- [Data excerpts]
—————

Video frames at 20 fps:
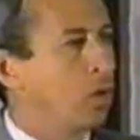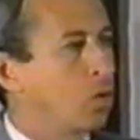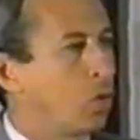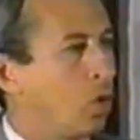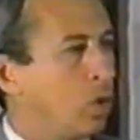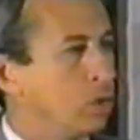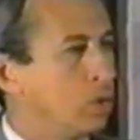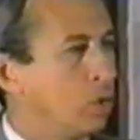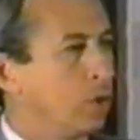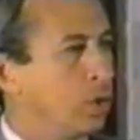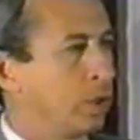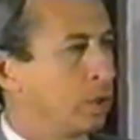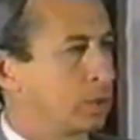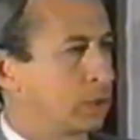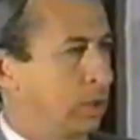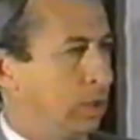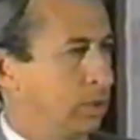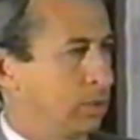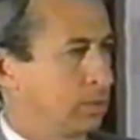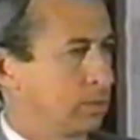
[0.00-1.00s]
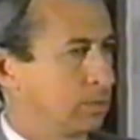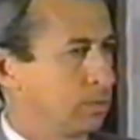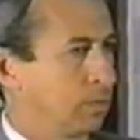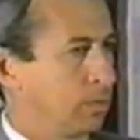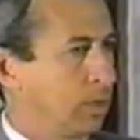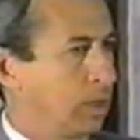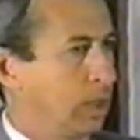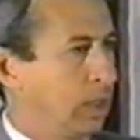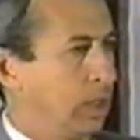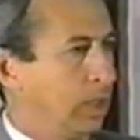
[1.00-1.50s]
call loyalty
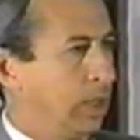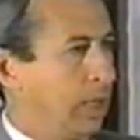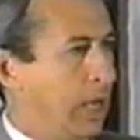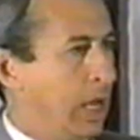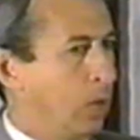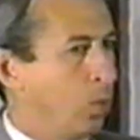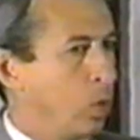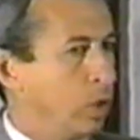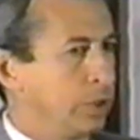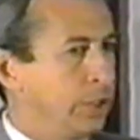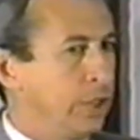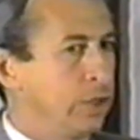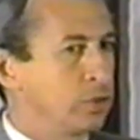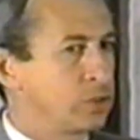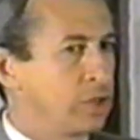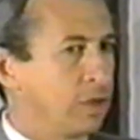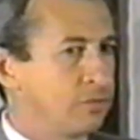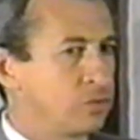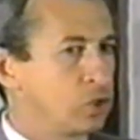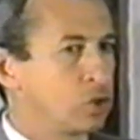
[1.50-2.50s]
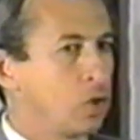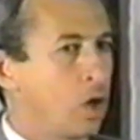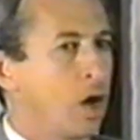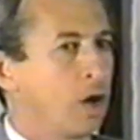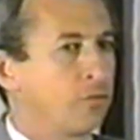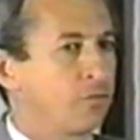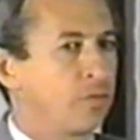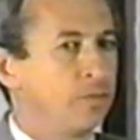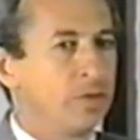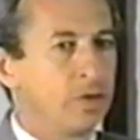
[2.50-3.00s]
and what leaders have
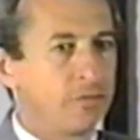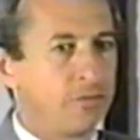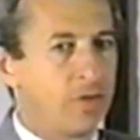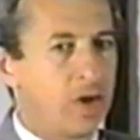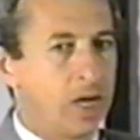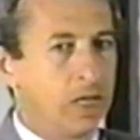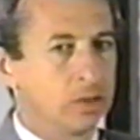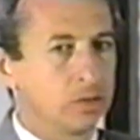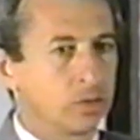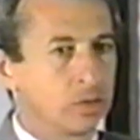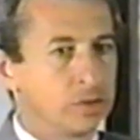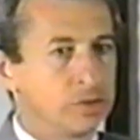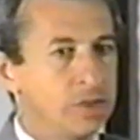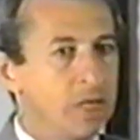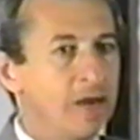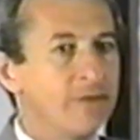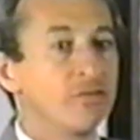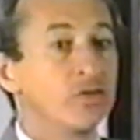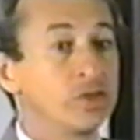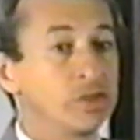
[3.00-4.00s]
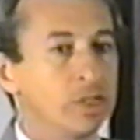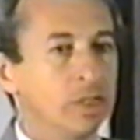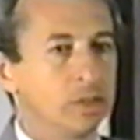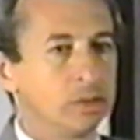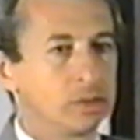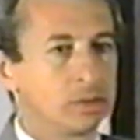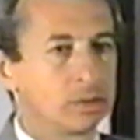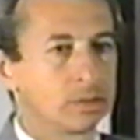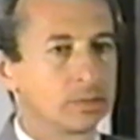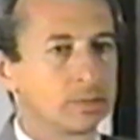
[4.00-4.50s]
sought from their followers ever
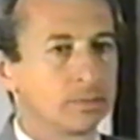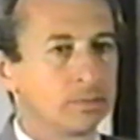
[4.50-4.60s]
since.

—————

- [Task to carry out] All entries must be output exactly as they stand, and every picture must be left out.

- [Response to this exercise]
Video frames at 20 fps:
[0.00-1.00s]
[1.00-1.50s]
call loyalty
[1.50-2.50s]
[2.50-3.00s]
and what leaders have
[3.00-4.00s]
[4.00-4.50s]
sought from their followers ever
[4.50-4.60s]
since.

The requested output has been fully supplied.